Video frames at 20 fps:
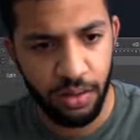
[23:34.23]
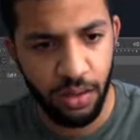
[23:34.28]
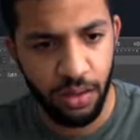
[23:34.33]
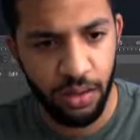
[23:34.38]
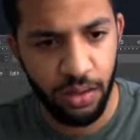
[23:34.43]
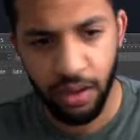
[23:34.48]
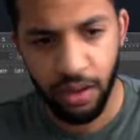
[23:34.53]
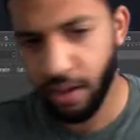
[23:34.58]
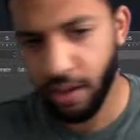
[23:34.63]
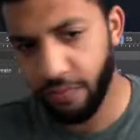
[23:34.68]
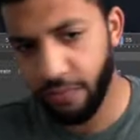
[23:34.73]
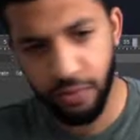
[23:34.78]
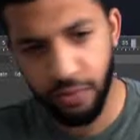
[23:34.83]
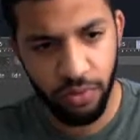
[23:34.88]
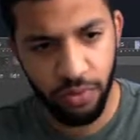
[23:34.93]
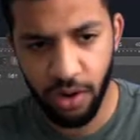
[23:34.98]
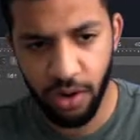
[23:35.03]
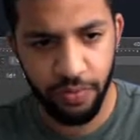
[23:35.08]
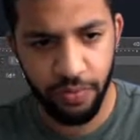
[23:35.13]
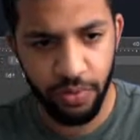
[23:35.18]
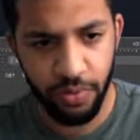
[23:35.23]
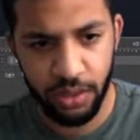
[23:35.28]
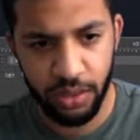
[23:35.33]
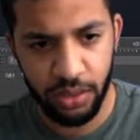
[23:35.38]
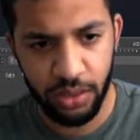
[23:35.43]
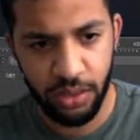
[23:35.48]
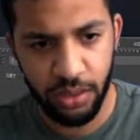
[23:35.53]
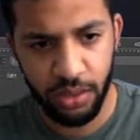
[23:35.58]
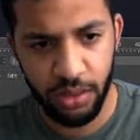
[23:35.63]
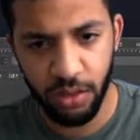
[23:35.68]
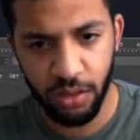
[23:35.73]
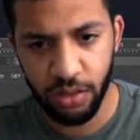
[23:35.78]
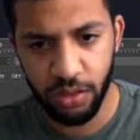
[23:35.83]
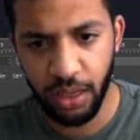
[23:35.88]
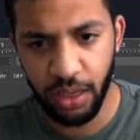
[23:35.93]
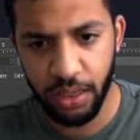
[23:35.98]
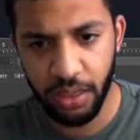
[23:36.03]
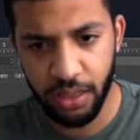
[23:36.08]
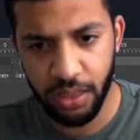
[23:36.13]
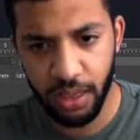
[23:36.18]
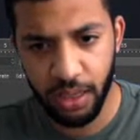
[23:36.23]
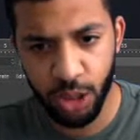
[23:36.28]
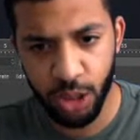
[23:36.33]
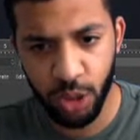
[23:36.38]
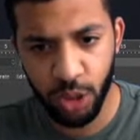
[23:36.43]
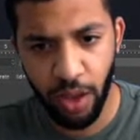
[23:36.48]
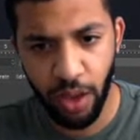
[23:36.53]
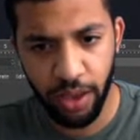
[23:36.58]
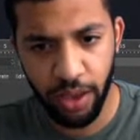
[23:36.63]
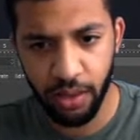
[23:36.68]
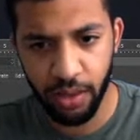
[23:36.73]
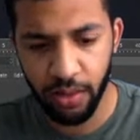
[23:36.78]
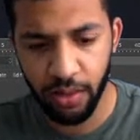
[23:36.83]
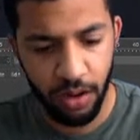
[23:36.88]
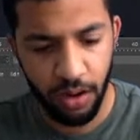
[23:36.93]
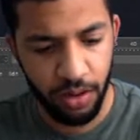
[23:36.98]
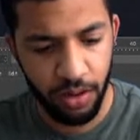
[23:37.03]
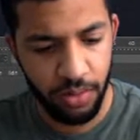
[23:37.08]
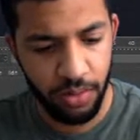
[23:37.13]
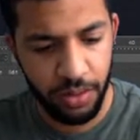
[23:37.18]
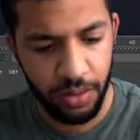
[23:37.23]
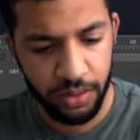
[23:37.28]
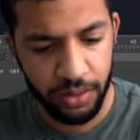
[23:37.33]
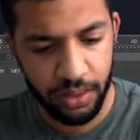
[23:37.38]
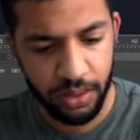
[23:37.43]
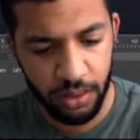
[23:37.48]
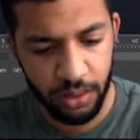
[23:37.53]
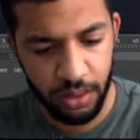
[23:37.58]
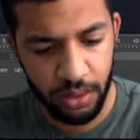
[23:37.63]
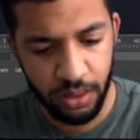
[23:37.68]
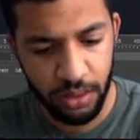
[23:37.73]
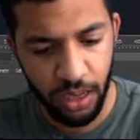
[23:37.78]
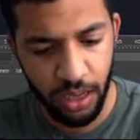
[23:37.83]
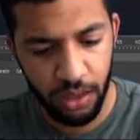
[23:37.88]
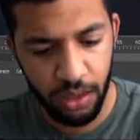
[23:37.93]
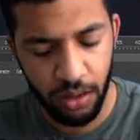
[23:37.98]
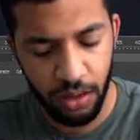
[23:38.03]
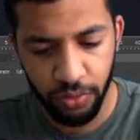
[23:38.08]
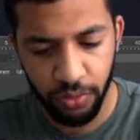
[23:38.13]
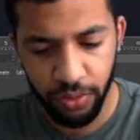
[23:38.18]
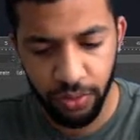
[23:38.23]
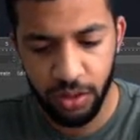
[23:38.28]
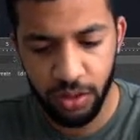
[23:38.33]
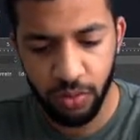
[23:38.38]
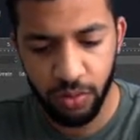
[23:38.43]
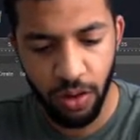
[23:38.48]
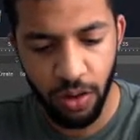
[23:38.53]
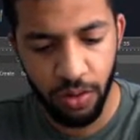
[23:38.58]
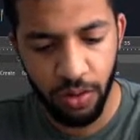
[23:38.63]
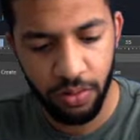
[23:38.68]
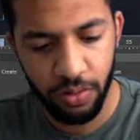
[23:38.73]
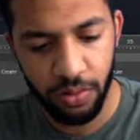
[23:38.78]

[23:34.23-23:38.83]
Okay, for whatever reason, it looks like it's getting spiky there. Maybe set this to 83 as well.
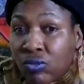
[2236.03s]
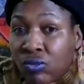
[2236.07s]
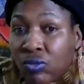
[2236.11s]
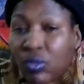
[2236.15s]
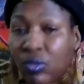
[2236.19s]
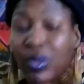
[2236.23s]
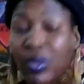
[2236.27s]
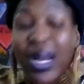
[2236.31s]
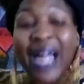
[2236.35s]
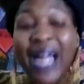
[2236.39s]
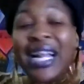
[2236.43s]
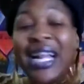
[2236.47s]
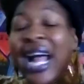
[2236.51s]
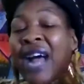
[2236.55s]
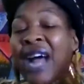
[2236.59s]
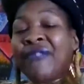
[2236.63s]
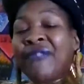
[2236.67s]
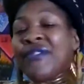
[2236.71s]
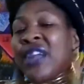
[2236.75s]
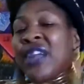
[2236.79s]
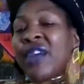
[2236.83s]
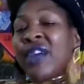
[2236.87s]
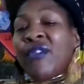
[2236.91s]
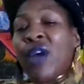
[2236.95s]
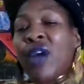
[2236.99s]
Like, I've
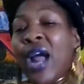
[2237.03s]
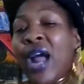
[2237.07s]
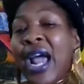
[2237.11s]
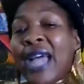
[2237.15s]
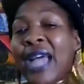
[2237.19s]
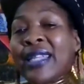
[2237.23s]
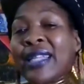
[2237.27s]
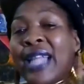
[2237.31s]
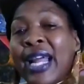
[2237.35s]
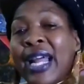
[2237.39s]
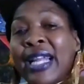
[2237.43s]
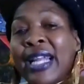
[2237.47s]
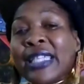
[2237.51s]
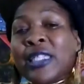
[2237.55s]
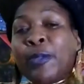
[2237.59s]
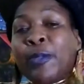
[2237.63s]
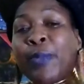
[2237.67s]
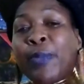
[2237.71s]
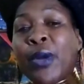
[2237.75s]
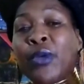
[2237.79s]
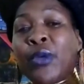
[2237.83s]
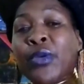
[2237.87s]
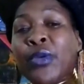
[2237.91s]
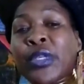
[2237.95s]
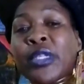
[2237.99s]
never had that
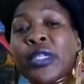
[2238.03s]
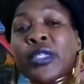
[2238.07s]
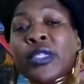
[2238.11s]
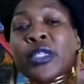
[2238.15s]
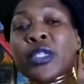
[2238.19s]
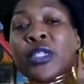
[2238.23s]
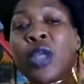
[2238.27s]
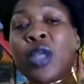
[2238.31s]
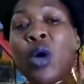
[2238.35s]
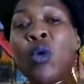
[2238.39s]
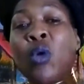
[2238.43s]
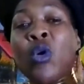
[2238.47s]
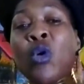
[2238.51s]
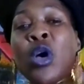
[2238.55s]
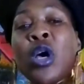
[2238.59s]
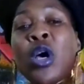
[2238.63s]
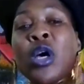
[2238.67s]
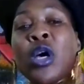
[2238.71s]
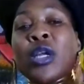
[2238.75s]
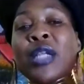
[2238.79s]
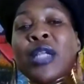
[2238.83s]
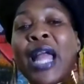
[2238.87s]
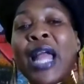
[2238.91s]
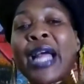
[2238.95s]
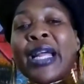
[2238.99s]
experience. So,
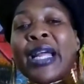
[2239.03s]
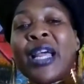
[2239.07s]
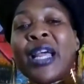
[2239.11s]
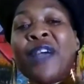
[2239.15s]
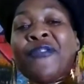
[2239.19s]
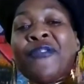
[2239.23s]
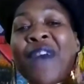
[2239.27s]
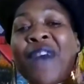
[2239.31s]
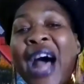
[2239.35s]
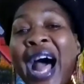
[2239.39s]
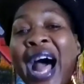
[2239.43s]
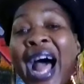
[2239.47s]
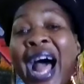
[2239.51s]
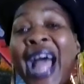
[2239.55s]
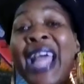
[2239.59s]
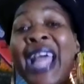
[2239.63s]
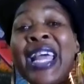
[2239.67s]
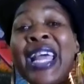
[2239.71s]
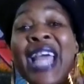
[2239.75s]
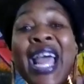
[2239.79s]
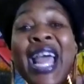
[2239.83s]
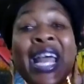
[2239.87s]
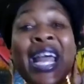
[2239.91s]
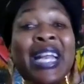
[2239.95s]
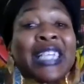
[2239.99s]
like, if I
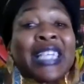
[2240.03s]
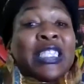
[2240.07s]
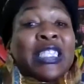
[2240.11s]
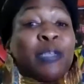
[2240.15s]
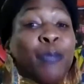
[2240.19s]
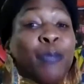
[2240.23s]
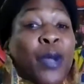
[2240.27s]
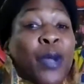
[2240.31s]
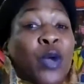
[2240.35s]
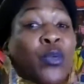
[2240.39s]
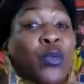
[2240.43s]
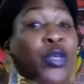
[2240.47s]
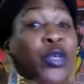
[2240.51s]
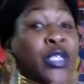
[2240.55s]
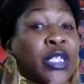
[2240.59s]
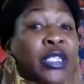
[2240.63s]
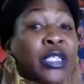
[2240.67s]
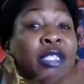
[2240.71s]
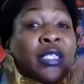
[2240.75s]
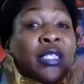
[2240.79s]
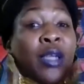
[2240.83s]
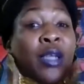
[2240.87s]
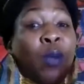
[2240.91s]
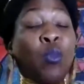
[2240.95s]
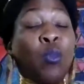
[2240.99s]
had
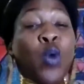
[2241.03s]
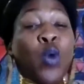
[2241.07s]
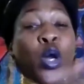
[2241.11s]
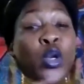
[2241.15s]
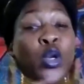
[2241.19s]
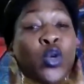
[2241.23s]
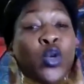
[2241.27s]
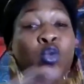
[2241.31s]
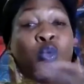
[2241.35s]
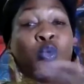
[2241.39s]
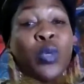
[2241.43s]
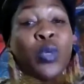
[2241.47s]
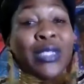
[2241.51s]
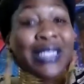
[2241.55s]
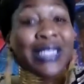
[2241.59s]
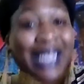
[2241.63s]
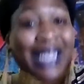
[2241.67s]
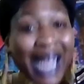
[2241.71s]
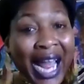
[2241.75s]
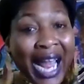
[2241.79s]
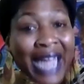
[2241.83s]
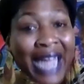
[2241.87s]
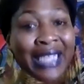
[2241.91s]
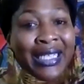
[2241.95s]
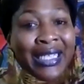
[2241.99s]
experienced someone who was
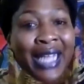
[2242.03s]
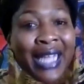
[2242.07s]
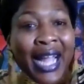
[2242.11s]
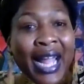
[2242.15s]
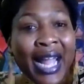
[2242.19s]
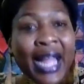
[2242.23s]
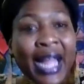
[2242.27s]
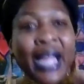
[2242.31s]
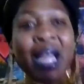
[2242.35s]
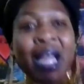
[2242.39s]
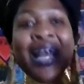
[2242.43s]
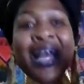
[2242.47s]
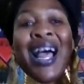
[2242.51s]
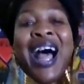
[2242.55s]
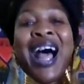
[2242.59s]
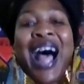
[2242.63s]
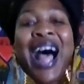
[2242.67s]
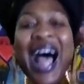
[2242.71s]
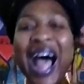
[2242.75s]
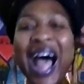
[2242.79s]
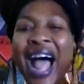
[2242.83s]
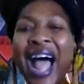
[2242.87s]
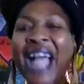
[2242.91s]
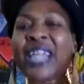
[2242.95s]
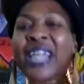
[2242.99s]
like that,
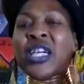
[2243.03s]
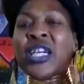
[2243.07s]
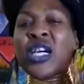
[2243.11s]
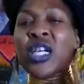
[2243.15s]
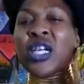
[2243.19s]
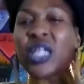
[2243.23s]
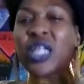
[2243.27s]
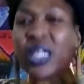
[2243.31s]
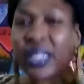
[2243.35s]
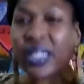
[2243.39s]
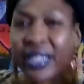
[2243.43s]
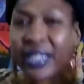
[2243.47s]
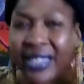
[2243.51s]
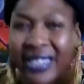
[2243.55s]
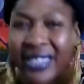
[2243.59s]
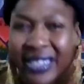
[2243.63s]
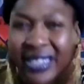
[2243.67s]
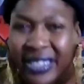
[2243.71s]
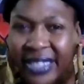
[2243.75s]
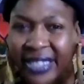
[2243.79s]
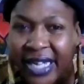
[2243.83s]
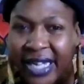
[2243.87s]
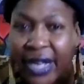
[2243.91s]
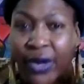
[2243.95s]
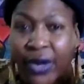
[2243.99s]
I could
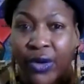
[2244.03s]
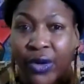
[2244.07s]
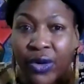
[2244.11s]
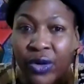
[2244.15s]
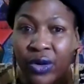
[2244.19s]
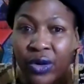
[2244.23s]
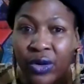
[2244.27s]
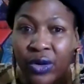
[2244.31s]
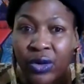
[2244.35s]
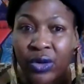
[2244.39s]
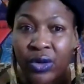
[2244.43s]
consider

==========

This task calls for the records to be copied exactly, without pictures.

Video frames at 20 fps:
[23:34.23]
[23:34.28]
[23:34.33]
[23:34.38]
[23:34.43]
[23:34.48]
[23:34.53]
[23:34.58]
[23:34.63]
[23:34.68]
[23:34.73]
[23:34.78]
[23:34.83]
[23:34.88]
[23:34.93]
[23:34.98]
[23:35.03]
[23:35.08]
[23:35.13]
[23:35.18]
[23:35.23]
[23:35.28]
[23:35.33]
[23:35.38]
[23:35.43]
[23:35.48]
[23:35.53]
[23:35.58]
[23:35.63]
[23:35.68]
[23:35.73]
[23:35.78]
[23:35.83]
[23:35.88]
[23:35.93]
[23:35.98]
[23:36.03]
[23:36.08]
[23:36.13]
[23:36.18]
[23:36.23]
[23:36.28]
[23:36.33]
[23:36.38]
[23:36.43]
[23:36.48]
[23:36.53]
[23:36.58]
[23:36.63]
[23:36.68]
[23:36.73]
[23:36.78]
[23:36.83]
[23:36.88]
[23:36.93]
[23:36.98]
[23:37.03]
[23:37.08]
[23:37.13]
[23:37.18]
[23:37.23]
[23:37.28]
[23:37.33]
[23:37.38]
[23:37.43]
[23:37.48]
[23:37.53]
[23:37.58]
[23:37.63]
[23:37.68]
[23:37.73]
[23:37.78]
[23:37.83]
[23:37.88]
[23:37.93]
[23:37.98]
[23:38.03]
[23:38.08]
[23:38.13]
[23:38.18]
[23:38.23]
[23:38.28]
[23:38.33]
[23:38.38]
[23:38.43]
[23:38.48]
[23:38.53]
[23:38.58]
[23:38.63]
[23:38.68]
[23:38.73]
[23:38.78]

[23:34.23-23:38.83]
Okay, for whatever reason, it looks like it's getting spiky there. Maybe set this to 83 as well.
[2236.03s]
[2236.07s]
[2236.11s]
[2236.15s]
[2236.19s]
[2236.23s]
[2236.27s]
[2236.31s]
[2236.35s]
[2236.39s]
[2236.43s]
[2236.47s]
[2236.51s]
[2236.55s]
[2236.59s]
[2236.63s]
[2236.67s]
[2236.71s]
[2236.75s]
[2236.79s]
[2236.83s]
[2236.87s]
[2236.91s]
[2236.95s]
[2236.99s]
Like, I've
[2237.03s]
[2237.07s]
[2237.11s]
[2237.15s]
[2237.19s]
[2237.23s]
[2237.27s]
[2237.31s]
[2237.35s]
[2237.39s]
[2237.43s]
[2237.47s]
[2237.51s]
[2237.55s]
[2237.59s]
[2237.63s]
[2237.67s]
[2237.71s]
[2237.75s]
[2237.79s]
[2237.83s]
[2237.87s]
[2237.91s]
[2237.95s]
[2237.99s]
never had that
[2238.03s]
[2238.07s]
[2238.11s]
[2238.15s]
[2238.19s]
[2238.23s]
[2238.27s]
[2238.31s]
[2238.35s]
[2238.39s]
[2238.43s]
[2238.47s]
[2238.51s]
[2238.55s]
[2238.59s]
[2238.63s]
[2238.67s]
[2238.71s]
[2238.75s]
[2238.79s]
[2238.83s]
[2238.87s]
[2238.91s]
[2238.95s]
[2238.99s]
experience. So,
[2239.03s]
[2239.07s]
[2239.11s]
[2239.15s]
[2239.19s]
[2239.23s]
[2239.27s]
[2239.31s]
[2239.35s]
[2239.39s]
[2239.43s]
[2239.47s]
[2239.51s]
[2239.55s]
[2239.59s]
[2239.63s]
[2239.67s]
[2239.71s]
[2239.75s]
[2239.79s]
[2239.83s]
[2239.87s]
[2239.91s]
[2239.95s]
[2239.99s]
like, if I
[2240.03s]
[2240.07s]
[2240.11s]
[2240.15s]
[2240.19s]
[2240.23s]
[2240.27s]
[2240.31s]
[2240.35s]
[2240.39s]
[2240.43s]
[2240.47s]
[2240.51s]
[2240.55s]
[2240.59s]
[2240.63s]
[2240.67s]
[2240.71s]
[2240.75s]
[2240.79s]
[2240.83s]
[2240.87s]
[2240.91s]
[2240.95s]
[2240.99s]
had
[2241.03s]
[2241.07s]
[2241.11s]
[2241.15s]
[2241.19s]
[2241.23s]
[2241.27s]
[2241.31s]
[2241.35s]
[2241.39s]
[2241.43s]
[2241.47s]
[2241.51s]
[2241.55s]
[2241.59s]
[2241.63s]
[2241.67s]
[2241.71s]
[2241.75s]
[2241.79s]
[2241.83s]
[2241.87s]
[2241.91s]
[2241.95s]
[2241.99s]
experienced someone who was
[2242.03s]
[2242.07s]
[2242.11s]
[2242.15s]
[2242.19s]
[2242.23s]
[2242.27s]
[2242.31s]
[2242.35s]
[2242.39s]
[2242.43s]
[2242.47s]
[2242.51s]
[2242.55s]
[2242.59s]
[2242.63s]
[2242.67s]
[2242.71s]
[2242.75s]
[2242.79s]
[2242.83s]
[2242.87s]
[2242.91s]
[2242.95s]
[2242.99s]
like that,
[2243.03s]
[2243.07s]
[2243.11s]
[2243.15s]
[2243.19s]
[2243.23s]
[2243.27s]
[2243.31s]
[2243.35s]
[2243.39s]
[2243.43s]
[2243.47s]
[2243.51s]
[2243.55s]
[2243.59s]
[2243.63s]
[2243.67s]
[2243.71s]
[2243.75s]
[2243.79s]
[2243.83s]
[2243.87s]
[2243.91s]
[2243.95s]
[2243.99s]
I could
[2244.03s]
[2244.07s]
[2244.11s]
[2244.15s]
[2244.19s]
[2244.23s]
[2244.27s]
[2244.31s]
[2244.35s]
[2244.39s]
[2244.43s]
consider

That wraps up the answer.